Here, the offender possessed 1.727g of methylamphetamine. The trafficable quantity of methylamphetamine is 6g: see schedule 1 of the Regulation. While a crossbow is an objectively dangerous weapon, possession is a less serious breach of s 5 of the Prohibited Weapons Act than use: see R v Pearce [2018] ACTSC 140 (R v Pearce) at [14]. It is also necessary to take into account the nature of the weapon, having regard to the other weapons covered by the same offence: see R v Cichacz [2022] ACTSC 28 at [10]. Having regard to the range of prohibited weapons, this is a weapon which is more serious than some (such as such as batons and slingshots) and less serious than others (such as bombs and grenades). The weapon was located within the offender’s private residence (rather than being carried in a public place).
I have taken these offences into account in the sentencing process and ultimate penalty imposed, including the factors to which I have referred as relevant to their level of objective seriousness above.
Subjective circumstances
The subjective circumstances are largely contained in a Pre-Sentence Report (PSR) that was before the Court. Some aspects of the offender’s subjective circumstances are also described in the published reasons for sentences made in relation to this offender on occasions he was previously before the Court: see R v Pearce at [15]-[23], and The Queen v Pearce (Supreme Court of the ACT, Burns J, 22 September 2011) (The Queen v Pearce). Facts included in earlier sentences are not taken as established facts here, but the offender’s history and subjective matters are drawn upon by the PSR author and to that extent, the historical subjective features in those cases have some bearing on the present considerations.
The offender has also put before the Court a number of letters, including letters written by the offender and his partner.
Family circumstances and relationships
The offender is 39 years old. He is the eldest of three children and recalled a positive upbringing, stating he maintains a close relationship with his family (noting his parents reside in the United Kingdom).
He has been in a de facto relationship with his current partner for three years, they plan to marry, and are expecting their first child imminently. The offender’s partner confirmed their relationship as supportive, and they are looking forward to their future as parents.

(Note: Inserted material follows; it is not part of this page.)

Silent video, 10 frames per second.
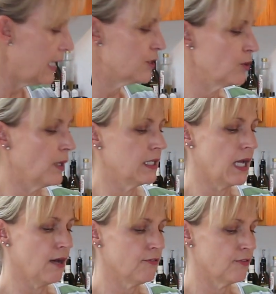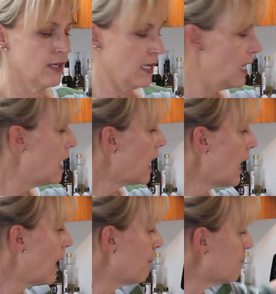I do enough
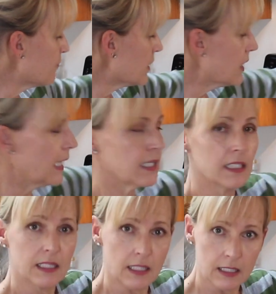that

To this end, the offender and his partner have undertaken a birth and newborn parenting and first aid course.
Notwithstanding these subjective features, the offender has not to date surrounded himself with people who will raise him up. He informed the author of the PSR that most of his companions were involved in criminal behaviour. However, the offender has “remained aloof” from these companions since leaving rehabilitation and has re-focussed his energy onto the needs of his pregnant partner and put his efforts into developing his business, through which he is creating pro-social relationships.

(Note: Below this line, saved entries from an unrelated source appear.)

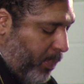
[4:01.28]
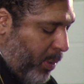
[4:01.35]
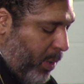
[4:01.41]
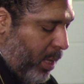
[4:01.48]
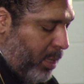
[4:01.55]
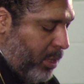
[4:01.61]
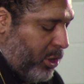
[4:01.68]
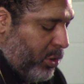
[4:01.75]

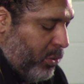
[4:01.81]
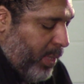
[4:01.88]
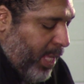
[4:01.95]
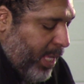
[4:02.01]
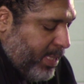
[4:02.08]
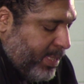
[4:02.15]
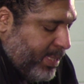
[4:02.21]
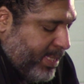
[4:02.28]
upon to
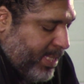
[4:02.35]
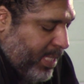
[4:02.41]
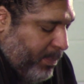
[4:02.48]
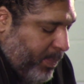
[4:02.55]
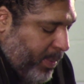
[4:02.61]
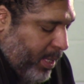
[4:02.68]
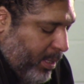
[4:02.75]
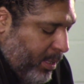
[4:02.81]

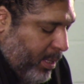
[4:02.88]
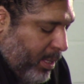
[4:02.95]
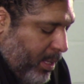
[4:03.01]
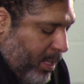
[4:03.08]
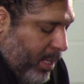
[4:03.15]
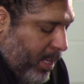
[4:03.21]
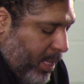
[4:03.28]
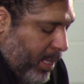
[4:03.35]
exhibit
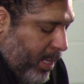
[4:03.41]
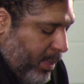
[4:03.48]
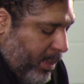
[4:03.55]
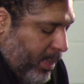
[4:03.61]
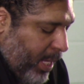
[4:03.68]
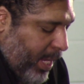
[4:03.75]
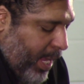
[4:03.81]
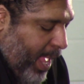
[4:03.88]

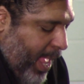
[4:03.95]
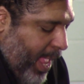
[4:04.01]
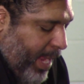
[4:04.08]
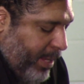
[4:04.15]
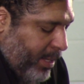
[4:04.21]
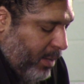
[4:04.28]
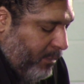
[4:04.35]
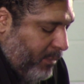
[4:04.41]
the
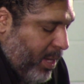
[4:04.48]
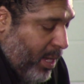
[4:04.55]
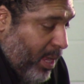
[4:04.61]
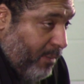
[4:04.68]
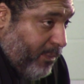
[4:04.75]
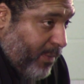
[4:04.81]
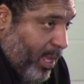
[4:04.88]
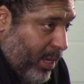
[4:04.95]
kind of
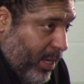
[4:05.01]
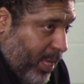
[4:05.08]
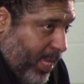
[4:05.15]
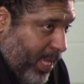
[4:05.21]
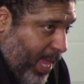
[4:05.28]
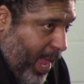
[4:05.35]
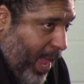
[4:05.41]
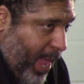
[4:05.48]
loving
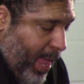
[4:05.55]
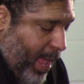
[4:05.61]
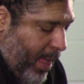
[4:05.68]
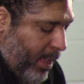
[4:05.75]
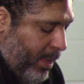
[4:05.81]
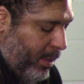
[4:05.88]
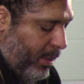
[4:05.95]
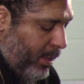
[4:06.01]

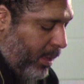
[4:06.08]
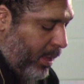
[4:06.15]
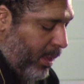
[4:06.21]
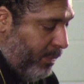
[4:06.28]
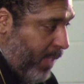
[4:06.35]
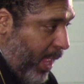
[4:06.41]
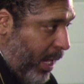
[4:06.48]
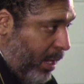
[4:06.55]
care
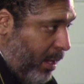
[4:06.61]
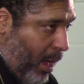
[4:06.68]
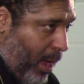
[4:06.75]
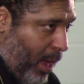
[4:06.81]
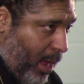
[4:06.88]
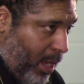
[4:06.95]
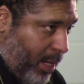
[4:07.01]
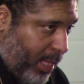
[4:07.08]
that
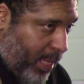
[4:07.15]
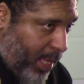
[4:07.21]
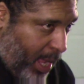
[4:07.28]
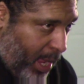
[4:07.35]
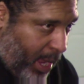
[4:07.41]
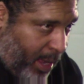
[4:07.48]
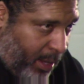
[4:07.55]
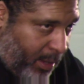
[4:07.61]
God
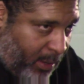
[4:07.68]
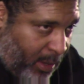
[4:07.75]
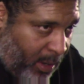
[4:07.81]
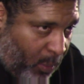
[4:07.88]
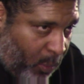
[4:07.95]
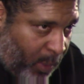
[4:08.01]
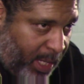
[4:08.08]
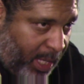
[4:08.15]

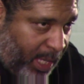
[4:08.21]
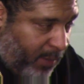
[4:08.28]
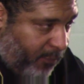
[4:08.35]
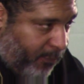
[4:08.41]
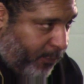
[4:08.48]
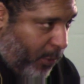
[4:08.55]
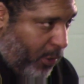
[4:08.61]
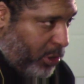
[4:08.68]
cared when
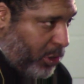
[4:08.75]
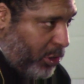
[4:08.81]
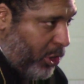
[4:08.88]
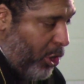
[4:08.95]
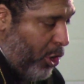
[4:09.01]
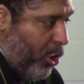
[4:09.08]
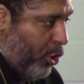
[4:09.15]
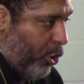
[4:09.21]
He
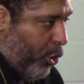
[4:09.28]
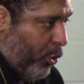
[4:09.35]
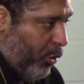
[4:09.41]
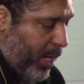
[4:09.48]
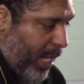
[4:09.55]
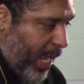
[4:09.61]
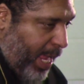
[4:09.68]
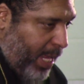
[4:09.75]
first
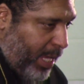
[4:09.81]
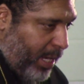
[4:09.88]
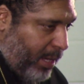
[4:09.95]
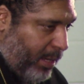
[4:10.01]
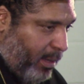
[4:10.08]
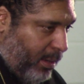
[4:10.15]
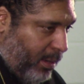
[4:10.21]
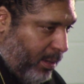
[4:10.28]

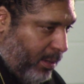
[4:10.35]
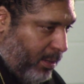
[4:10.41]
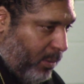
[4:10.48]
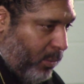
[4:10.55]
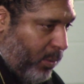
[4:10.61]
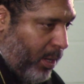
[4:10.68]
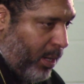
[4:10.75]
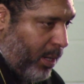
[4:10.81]
created
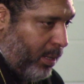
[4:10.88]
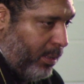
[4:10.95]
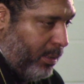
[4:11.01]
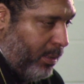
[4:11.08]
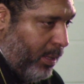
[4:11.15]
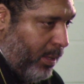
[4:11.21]
the world.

Education, employment, and financial circumstances
The offender completed Year 12 at school and has completed further education in hospitality. He has worked primarily in hospitality positions. More recently, the offender has become self-employed as an appliance repairer, working in tandem with an existing repairer with 25 years of experience. The offender’s letter to the Court detailed the support offered by both his employer and his parents in taking steps to establish a “sister business” to his employer’s. The offender reported that his current wages were sufficient for his lifestyle, and he has no financial difficulties.
Living circumstances
At the time the PSR was prepared, the offender lived with his partner in an emergency rental unit in the ACT. Although the area is high density and known for problematic drug use and offending behaviour, the offender maintained that he and his partner were able to keep to themselves and had not experienced any issues. Looking into the future, the offender believed he would source new accommodation as his business developed into a more secure financial footing (which I understand to mean the offender is concerned to ensure continuity of an ability to pay rent).
Alcohol and drug use
The offender has a significant history of alcohol and drug use. He commenced using heroin at age 13, primarily smoking on an irregular basis, before increasing to weekly use by the age of 15, when he started to inject the drug. By the age of 19, he was consuming one half a gram of heroin daily. The offender also admitted to methamphetamine use in the past, but only when heroin was unavailable.
Criminal history, attitude to offences and prospects of rehabilitation
The offender has an extensive criminal history in the ACT, relevantly including:
(a)Two entries for trafficking a controlled drug: the first in 2009 (for which he received periodic detention and a suspended sentence) and the second in 2017 (for which he received a full-time custodial sentence);
(b)Two entries for proceeds of crime occurring in 2003 (for which he received a GBO) and in 2017 (for which he received a full-time custodial sentence);
(c)Thirteen entries for possessing a prohibited weapon, firearm or knife occurring between 2002 and 2017; and
(d)Eleven entries for possessing a prohibited substance or drug of dependence occurring between 2003 and 2017.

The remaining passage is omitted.